- Records for this task:

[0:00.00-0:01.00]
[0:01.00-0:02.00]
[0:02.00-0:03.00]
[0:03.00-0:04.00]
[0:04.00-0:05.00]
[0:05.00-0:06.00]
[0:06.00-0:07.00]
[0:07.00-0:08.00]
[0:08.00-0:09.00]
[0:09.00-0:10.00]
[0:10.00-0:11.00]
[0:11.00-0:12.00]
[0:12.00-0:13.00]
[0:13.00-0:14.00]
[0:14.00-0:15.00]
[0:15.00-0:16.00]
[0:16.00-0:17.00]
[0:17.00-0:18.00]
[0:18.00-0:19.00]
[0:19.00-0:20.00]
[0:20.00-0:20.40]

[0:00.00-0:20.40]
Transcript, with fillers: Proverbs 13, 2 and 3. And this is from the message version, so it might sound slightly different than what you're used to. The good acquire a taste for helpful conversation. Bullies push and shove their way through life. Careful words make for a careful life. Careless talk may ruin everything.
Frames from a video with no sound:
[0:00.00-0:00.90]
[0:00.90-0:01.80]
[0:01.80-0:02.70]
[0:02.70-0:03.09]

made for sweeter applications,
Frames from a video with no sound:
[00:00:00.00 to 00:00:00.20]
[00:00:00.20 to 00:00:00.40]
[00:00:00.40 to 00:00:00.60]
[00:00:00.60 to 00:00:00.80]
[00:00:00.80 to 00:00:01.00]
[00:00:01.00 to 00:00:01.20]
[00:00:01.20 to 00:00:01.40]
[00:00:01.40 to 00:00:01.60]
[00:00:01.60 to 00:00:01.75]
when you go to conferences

- Task directions: The full set of entries must be restated exactly, with none omitted.

- Exercise answer:
[0:00.00-0:01.00]
[0:01.00-0:02.00]
[0:02.00-0:03.00]
[0:03.00-0:04.00]
[0:04.00-0:05.00]
[0:05.00-0:06.00]
[0:06.00-0:07.00]
[0:07.00-0:08.00]
[0:08.00-0:09.00]
[0:09.00-0:10.00]
[0:10.00-0:11.00]
[0:11.00-0:12.00]
[0:12.00-0:13.00]
[0:13.00-0:14.00]
[0:14.00-0:15.00]
[0:15.00-0:16.00]
[0:16.00-0:17.00]
[0:17.00-0:18.00]
[0:18.00-0:19.00]
[0:19.00-0:20.00]
[0:20.00-0:20.40]

[0:00.00-0:20.40]
Transcript, with fillers: Proverbs 13, 2 and 3. And this is from the message version, so it might sound slightly different than what you're used to. The good acquire a taste for helpful conversation. Bullies push and shove their way through life. Careful words make for a careful life. Careless talk may ruin everything.
Frames from a video with no sound:
[0:00.00-0:00.90]
[0:00.90-0:01.80]
[0:01.80-0:02.70]
[0:02.70-0:03.09]

made for sweeter applications,
Frames from a video with no sound:
[00:00:00.00 to 00:00:00.20]
[00:00:00.20 to 00:00:00.40]
[00:00:00.40 to 00:00:00.60]
[00:00:00.60 to 00:00:00.80]
[00:00:00.80 to 00:00:01.00]
[00:00:01.00 to 00:00:01.20]
[00:00:01.20 to 00:00:01.40]
[00:00:01.40 to 00:00:01.60]
[00:00:01.60 to 00:00:01.75]
when you go to conferences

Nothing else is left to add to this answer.